MATERIAL FOR THE TASK:
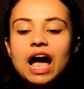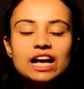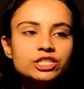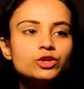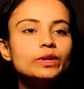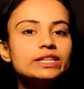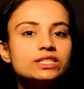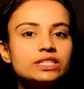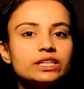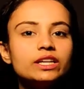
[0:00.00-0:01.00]
As you
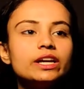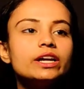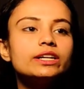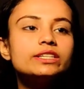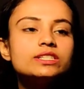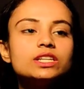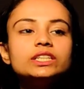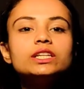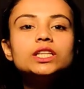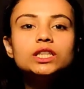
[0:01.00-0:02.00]
can see, here it is
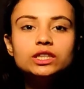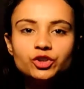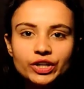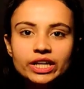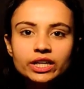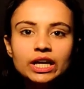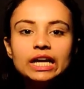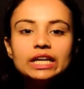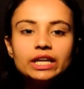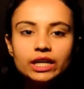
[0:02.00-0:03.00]
written 3
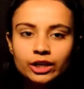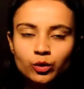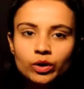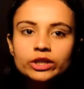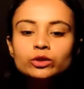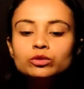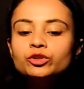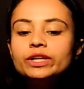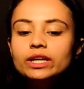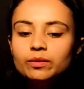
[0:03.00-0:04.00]
equal
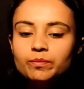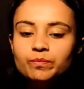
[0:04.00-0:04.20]
to 3,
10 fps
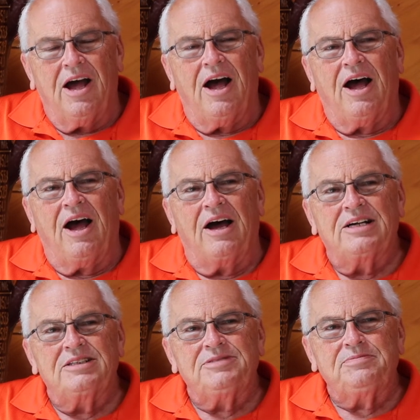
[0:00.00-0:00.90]
I
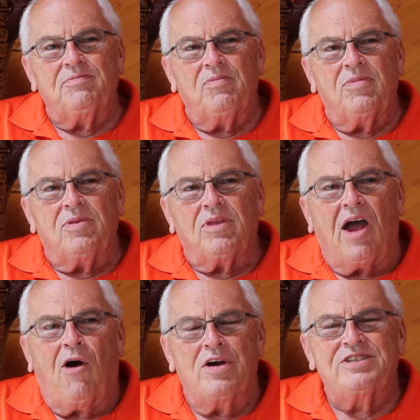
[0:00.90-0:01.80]

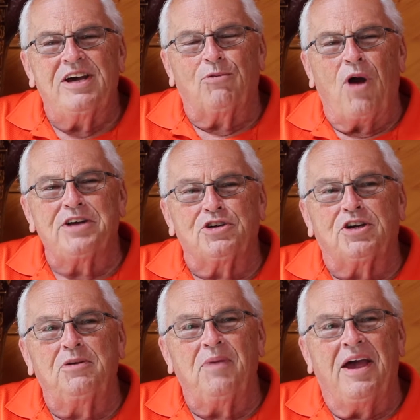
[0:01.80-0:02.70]
always said Roger
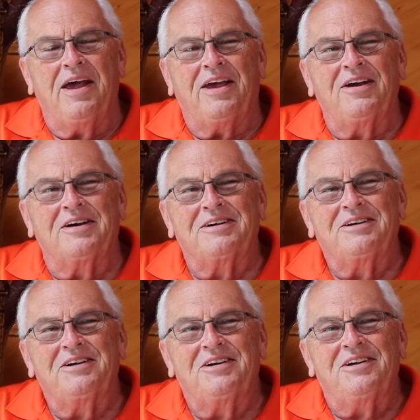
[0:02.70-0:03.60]
could make a
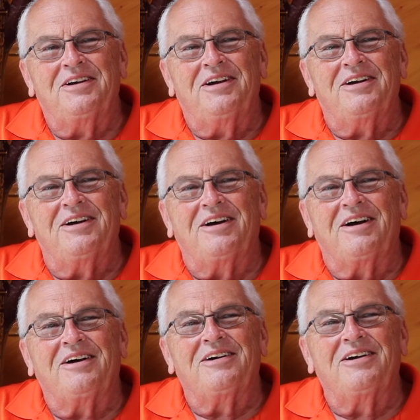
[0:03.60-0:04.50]

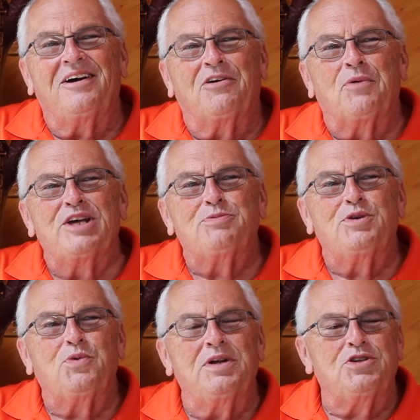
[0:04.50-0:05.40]
race
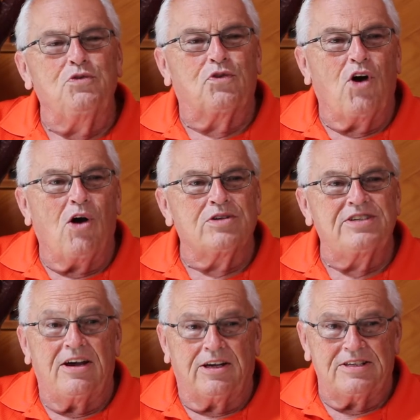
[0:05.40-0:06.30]
between two frogs
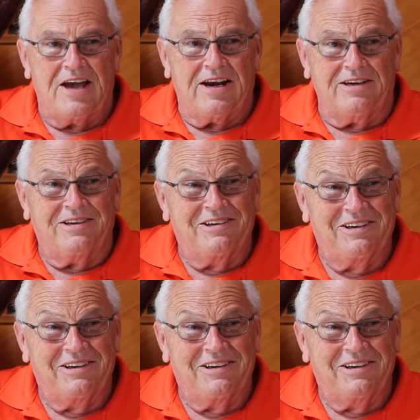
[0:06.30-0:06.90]
sound exciting.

REQUIRED WORK: In the answer, all of the material should appear exactly as given, with no picture carried over.

ANSWER TO THIS EXERCISE:
[0:00.00-0:01.00]
As you
[0:01.00-0:02.00]
can see, here it is
[0:02.00-0:03.00]
written 3
[0:03.00-0:04.00]
equal
[0:04.00-0:04.20]
to 3,
10 fps
[0:00.00-0:00.90]
I
[0:00.90-0:01.80]

[0:01.80-0:02.70]
always said Roger
[0:02.70-0:03.60]
could make a
[0:03.60-0:04.50]

[0:04.50-0:05.40]
race
[0:05.40-0:06.30]
between two frogs
[0:06.30-0:06.90]
sound exciting.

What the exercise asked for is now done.